**WHAT THIS TASK INVOLVES**
Could you write out the records below exactly as they appear, leaving out any pictures?

**PROVIDED RECORDS**
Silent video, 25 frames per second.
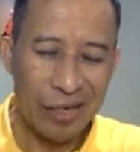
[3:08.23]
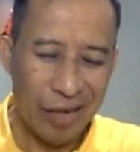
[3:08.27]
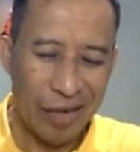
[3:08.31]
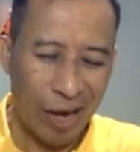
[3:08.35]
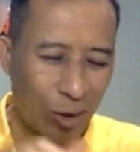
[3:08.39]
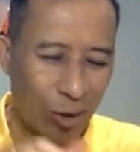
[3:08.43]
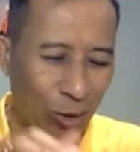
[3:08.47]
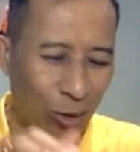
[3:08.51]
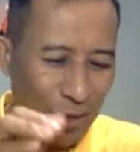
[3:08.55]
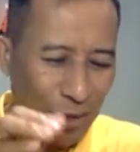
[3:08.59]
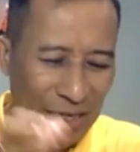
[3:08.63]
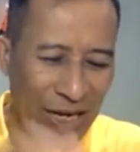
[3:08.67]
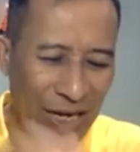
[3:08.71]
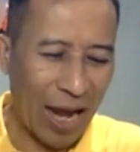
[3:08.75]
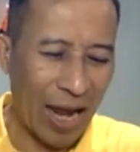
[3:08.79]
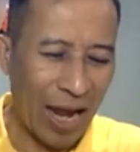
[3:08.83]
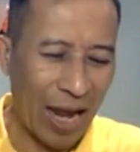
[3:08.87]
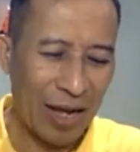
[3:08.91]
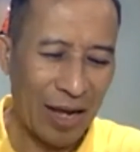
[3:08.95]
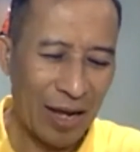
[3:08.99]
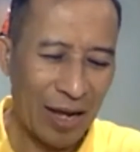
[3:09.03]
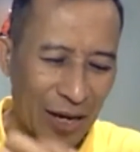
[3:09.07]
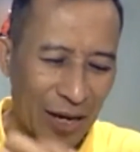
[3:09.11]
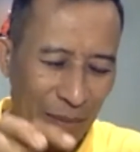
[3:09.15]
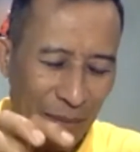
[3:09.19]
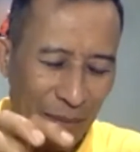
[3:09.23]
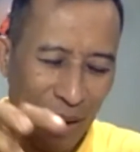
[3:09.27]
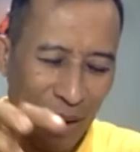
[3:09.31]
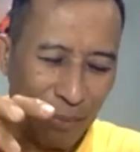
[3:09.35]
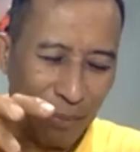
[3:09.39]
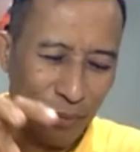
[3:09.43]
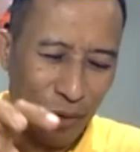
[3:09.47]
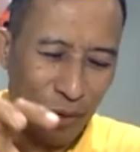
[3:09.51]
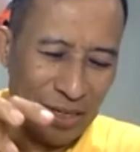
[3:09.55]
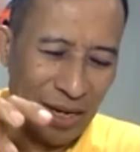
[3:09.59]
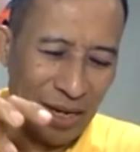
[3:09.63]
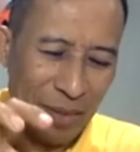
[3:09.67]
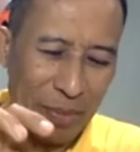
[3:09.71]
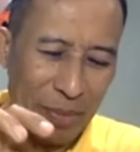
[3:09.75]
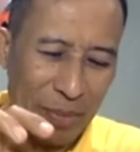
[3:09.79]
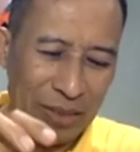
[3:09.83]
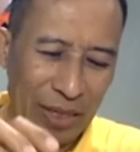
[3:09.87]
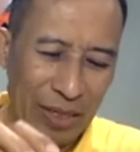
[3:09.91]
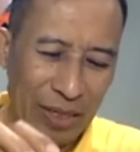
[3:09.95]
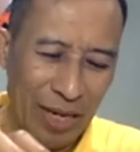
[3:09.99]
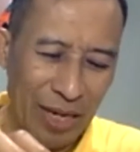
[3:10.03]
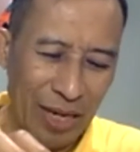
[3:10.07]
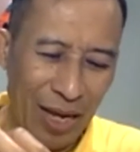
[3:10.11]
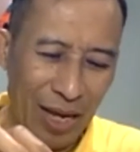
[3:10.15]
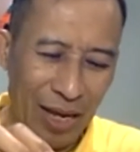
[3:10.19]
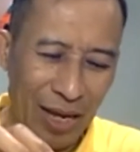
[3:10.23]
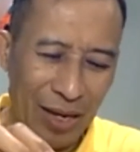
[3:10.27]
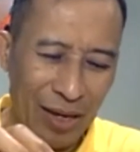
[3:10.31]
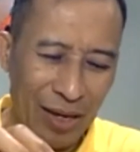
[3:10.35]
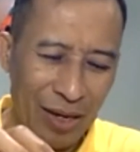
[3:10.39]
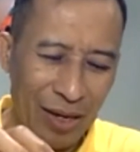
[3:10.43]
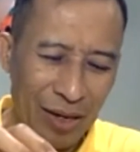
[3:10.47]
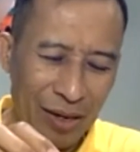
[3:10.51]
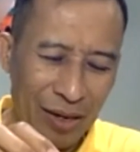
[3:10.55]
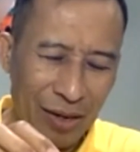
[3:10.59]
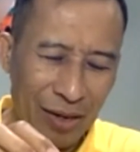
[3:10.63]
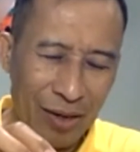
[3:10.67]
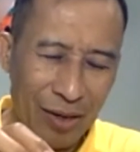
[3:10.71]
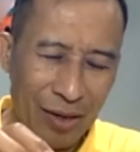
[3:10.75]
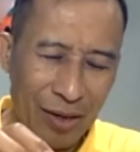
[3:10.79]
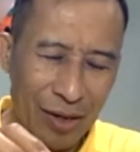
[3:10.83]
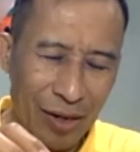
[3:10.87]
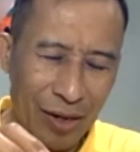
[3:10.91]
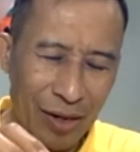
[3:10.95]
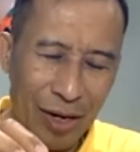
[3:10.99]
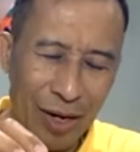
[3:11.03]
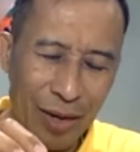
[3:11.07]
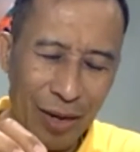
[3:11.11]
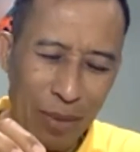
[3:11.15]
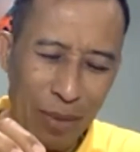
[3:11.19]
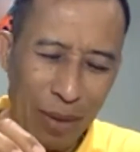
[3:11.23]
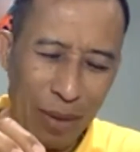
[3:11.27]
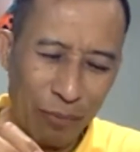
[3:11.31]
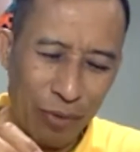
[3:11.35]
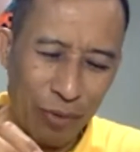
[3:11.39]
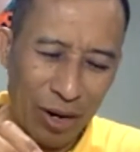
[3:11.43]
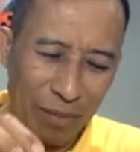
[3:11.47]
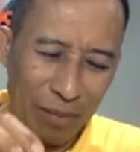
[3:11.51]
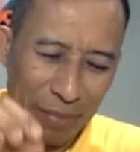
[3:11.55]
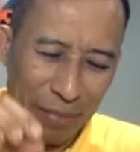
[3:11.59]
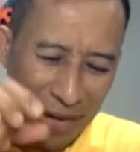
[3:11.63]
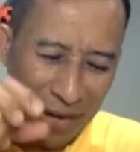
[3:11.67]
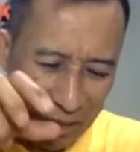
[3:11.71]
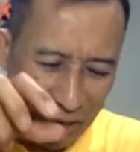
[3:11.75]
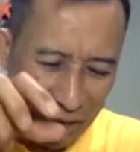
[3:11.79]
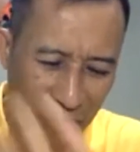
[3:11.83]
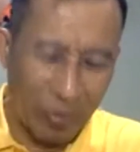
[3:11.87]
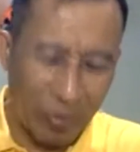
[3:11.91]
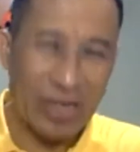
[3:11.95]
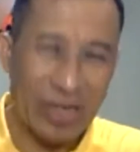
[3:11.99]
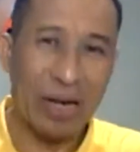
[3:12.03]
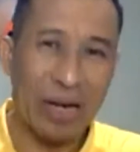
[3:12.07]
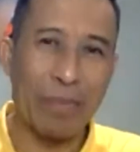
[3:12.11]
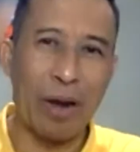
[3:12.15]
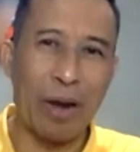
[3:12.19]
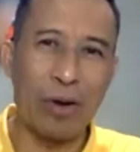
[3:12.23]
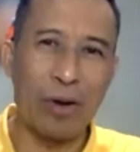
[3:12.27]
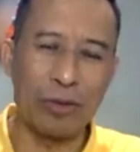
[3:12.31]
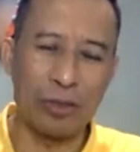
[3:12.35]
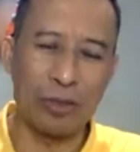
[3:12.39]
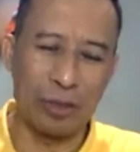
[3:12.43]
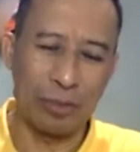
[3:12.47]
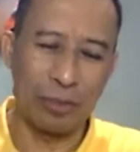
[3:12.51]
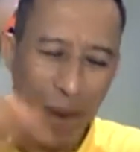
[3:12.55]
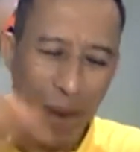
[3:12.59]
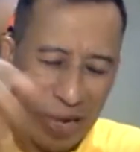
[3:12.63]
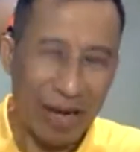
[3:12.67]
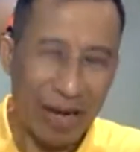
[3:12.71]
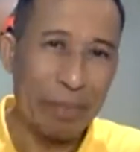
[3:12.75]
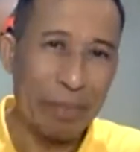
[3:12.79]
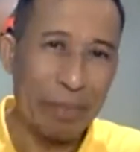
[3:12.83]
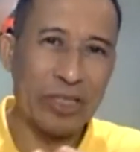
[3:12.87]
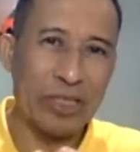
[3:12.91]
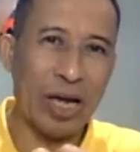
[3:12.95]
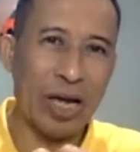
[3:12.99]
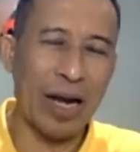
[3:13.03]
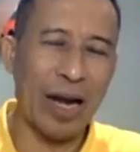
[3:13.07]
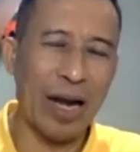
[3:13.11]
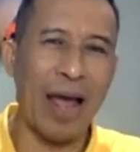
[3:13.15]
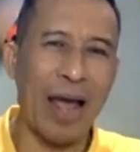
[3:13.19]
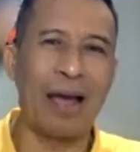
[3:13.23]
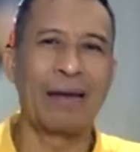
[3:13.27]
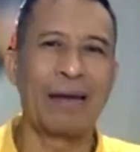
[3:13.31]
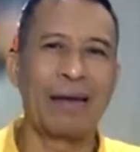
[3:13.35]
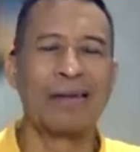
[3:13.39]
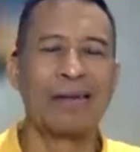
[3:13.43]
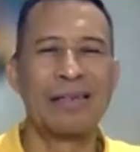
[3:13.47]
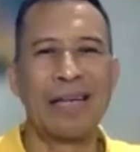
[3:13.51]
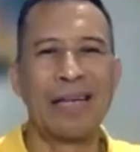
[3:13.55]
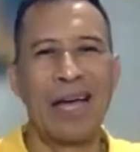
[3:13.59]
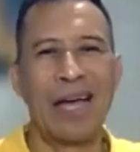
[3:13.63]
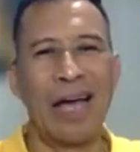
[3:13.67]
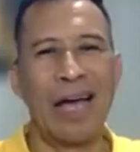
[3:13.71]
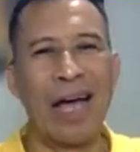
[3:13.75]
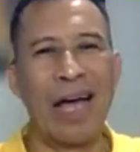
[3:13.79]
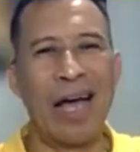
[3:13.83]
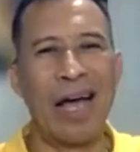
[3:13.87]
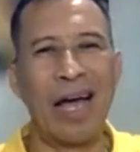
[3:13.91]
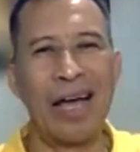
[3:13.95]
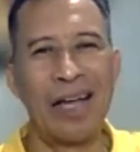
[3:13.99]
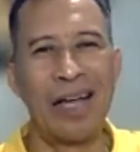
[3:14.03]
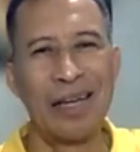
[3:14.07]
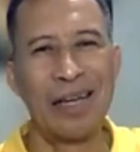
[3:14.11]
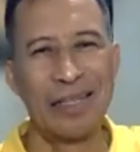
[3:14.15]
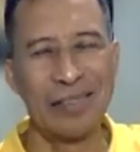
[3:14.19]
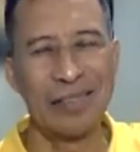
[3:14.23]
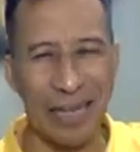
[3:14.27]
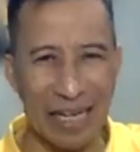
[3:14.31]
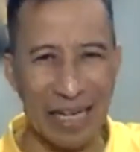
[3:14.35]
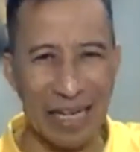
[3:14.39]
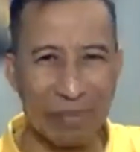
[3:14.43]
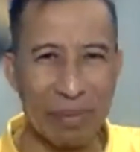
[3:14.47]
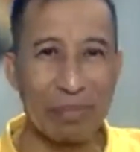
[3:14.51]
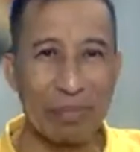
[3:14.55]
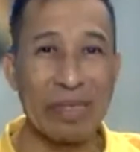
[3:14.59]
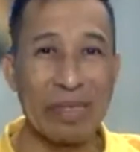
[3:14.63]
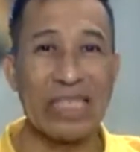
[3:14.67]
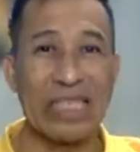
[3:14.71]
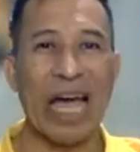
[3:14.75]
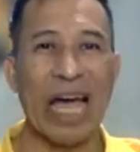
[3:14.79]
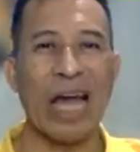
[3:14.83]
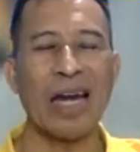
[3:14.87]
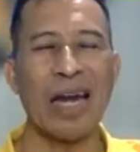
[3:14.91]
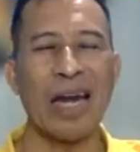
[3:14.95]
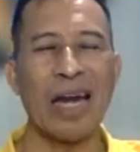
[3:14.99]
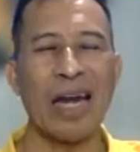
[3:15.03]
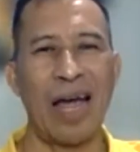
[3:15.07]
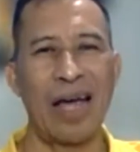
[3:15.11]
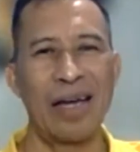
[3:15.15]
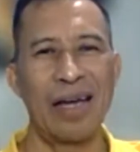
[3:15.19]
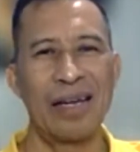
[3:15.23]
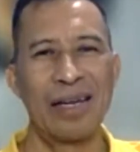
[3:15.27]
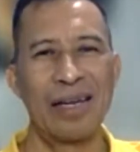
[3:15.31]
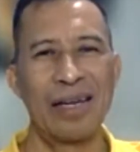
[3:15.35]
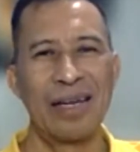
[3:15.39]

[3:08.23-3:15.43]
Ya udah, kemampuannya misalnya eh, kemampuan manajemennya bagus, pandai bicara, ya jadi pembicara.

**RESPONSE BELOW**
Silent video, 25 frames per second.
[3:08.23]
[3:08.27]
[3:08.31]
[3:08.35]
[3:08.39]
[3:08.43]
[3:08.47]
[3:08.51]
[3:08.55]
[3:08.59]
[3:08.63]
[3:08.67]
[3:08.71]
[3:08.75]
[3:08.79]
[3:08.83]
[3:08.87]
[3:08.91]
[3:08.95]
[3:08.99]
[3:09.03]
[3:09.07]
[3:09.11]
[3:09.15]
[3:09.19]
[3:09.23]
[3:09.27]
[3:09.31]
[3:09.35]
[3:09.39]
[3:09.43]
[3:09.47]
[3:09.51]
[3:09.55]
[3:09.59]
[3:09.63]
[3:09.67]
[3:09.71]
[3:09.75]
[3:09.79]
[3:09.83]
[3:09.87]
[3:09.91]
[3:09.95]
[3:09.99]
[3:10.03]
[3:10.07]
[3:10.11]
[3:10.15]
[3:10.19]
[3:10.23]
[3:10.27]
[3:10.31]
[3:10.35]
[3:10.39]
[3:10.43]
[3:10.47]
[3:10.51]
[3:10.55]
[3:10.59]
[3:10.63]
[3:10.67]
[3:10.71]
[3:10.75]
[3:10.79]
[3:10.83]
[3:10.87]
[3:10.91]
[3:10.95]
[3:10.99]
[3:11.03]
[3:11.07]
[3:11.11]
[3:11.15]
[3:11.19]
[3:11.23]
[3:11.27]
[3:11.31]
[3:11.35]
[3:11.39]
[3:11.43]
[3:11.47]
[3:11.51]
[3:11.55]
[3:11.59]
[3:11.63]
[3:11.67]
[3:11.71]
[3:11.75]
[3:11.79]
[3:11.83]
[3:11.87]
[3:11.91]
[3:11.95]
[3:11.99]
[3:12.03]
[3:12.07]
[3:12.11]
[3:12.15]
[3:12.19]
[3:12.23]
[3:12.27]
[3:12.31]
[3:12.35]
[3:12.39]
[3:12.43]
[3:12.47]
[3:12.51]
[3:12.55]
[3:12.59]
[3:12.63]
[3:12.67]
[3:12.71]
[3:12.75]
[3:12.79]
[3:12.83]
[3:12.87]
[3:12.91]
[3:12.95]
[3:12.99]
[3:13.03]
[3:13.07]
[3:13.11]
[3:13.15]
[3:13.19]
[3:13.23]
[3:13.27]
[3:13.31]
[3:13.35]
[3:13.39]
[3:13.43]
[3:13.47]
[3:13.51]
[3:13.55]
[3:13.59]
[3:13.63]
[3:13.67]
[3:13.71]
[3:13.75]
[3:13.79]
[3:13.83]
[3:13.87]
[3:13.91]
[3:13.95]
[3:13.99]
[3:14.03]
[3:14.07]
[3:14.11]
[3:14.15]
[3:14.19]
[3:14.23]
[3:14.27]
[3:14.31]
[3:14.35]
[3:14.39]
[3:14.43]
[3:14.47]
[3:14.51]
[3:14.55]
[3:14.59]
[3:14.63]
[3:14.67]
[3:14.71]
[3:14.75]
[3:14.79]
[3:14.83]
[3:14.87]
[3:14.91]
[3:14.95]
[3:14.99]
[3:15.03]
[3:15.07]
[3:15.11]
[3:15.15]
[3:15.19]
[3:15.23]
[3:15.27]
[3:15.31]
[3:15.35]
[3:15.39]

[3:08.23-3:15.43]
Ya udah, kemampuannya misalnya eh, kemampuan manajemennya bagus, pandai bicara, ya jadi pembicara.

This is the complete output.